─── Materials provided ───

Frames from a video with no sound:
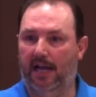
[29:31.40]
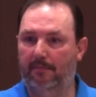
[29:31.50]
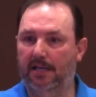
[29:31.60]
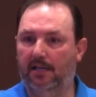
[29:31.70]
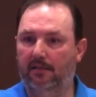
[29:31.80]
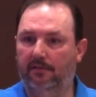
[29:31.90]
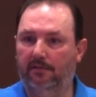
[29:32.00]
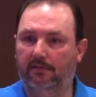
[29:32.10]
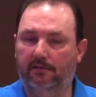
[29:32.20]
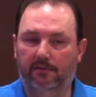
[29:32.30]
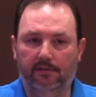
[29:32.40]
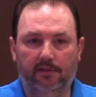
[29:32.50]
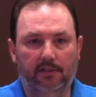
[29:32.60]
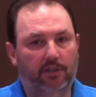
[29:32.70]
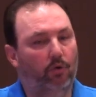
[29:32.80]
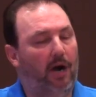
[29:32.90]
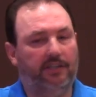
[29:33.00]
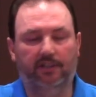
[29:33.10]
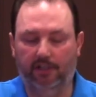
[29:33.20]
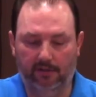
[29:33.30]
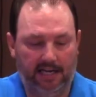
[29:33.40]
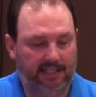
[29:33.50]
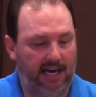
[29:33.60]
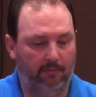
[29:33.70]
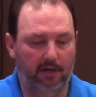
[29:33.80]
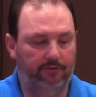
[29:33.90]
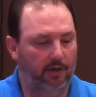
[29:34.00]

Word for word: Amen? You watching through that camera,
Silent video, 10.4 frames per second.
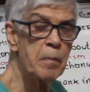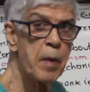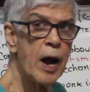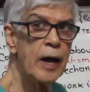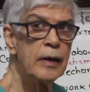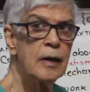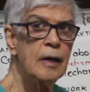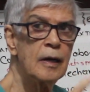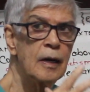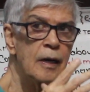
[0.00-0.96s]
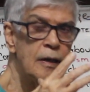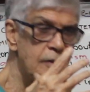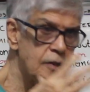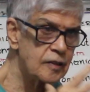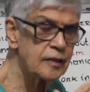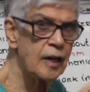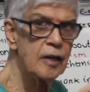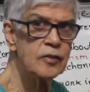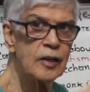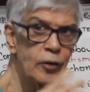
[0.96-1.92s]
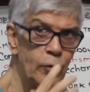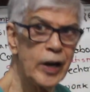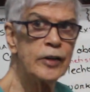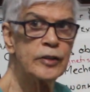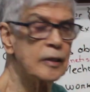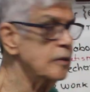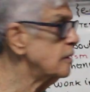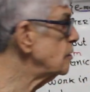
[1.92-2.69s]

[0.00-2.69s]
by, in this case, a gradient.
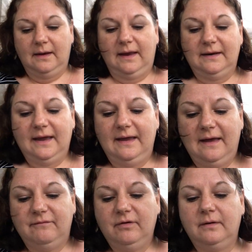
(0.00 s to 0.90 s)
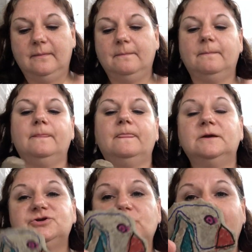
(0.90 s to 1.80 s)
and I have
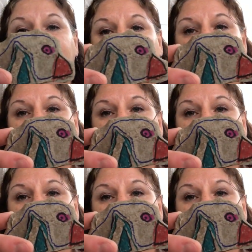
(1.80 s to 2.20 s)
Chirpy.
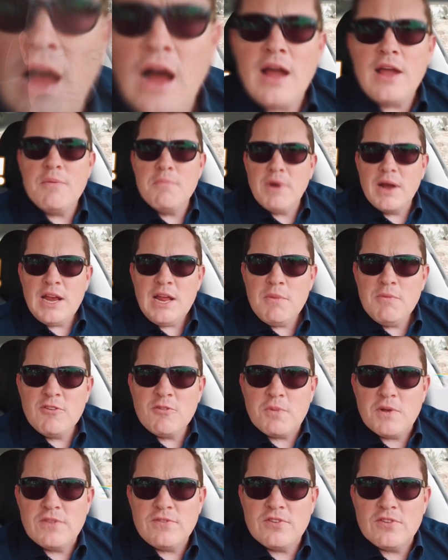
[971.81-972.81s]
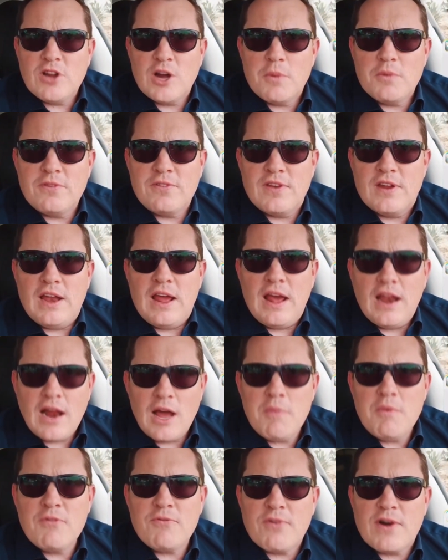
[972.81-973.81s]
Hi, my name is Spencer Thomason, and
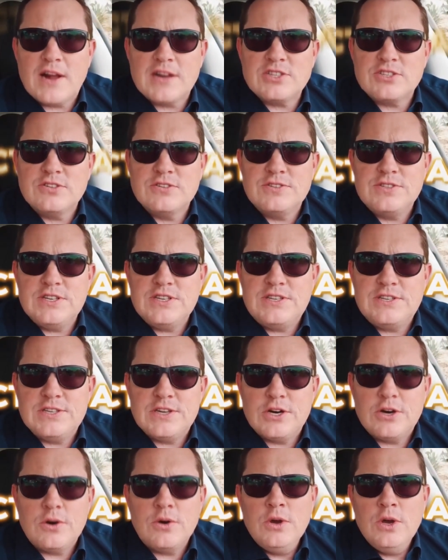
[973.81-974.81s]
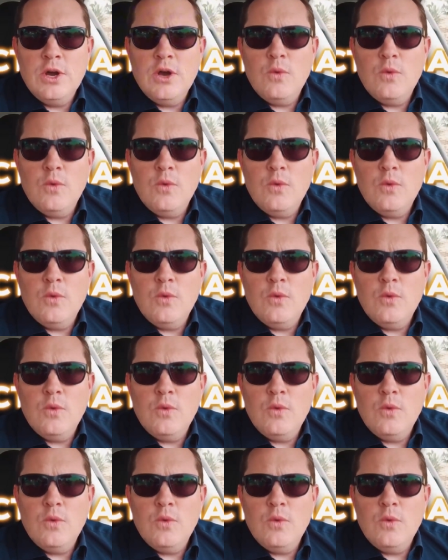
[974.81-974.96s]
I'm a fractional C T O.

───

--- Directions for this task ---
What number of lines in the records hold the word "video"? Reply with that number alone.

--- Solution to the exercise ---
2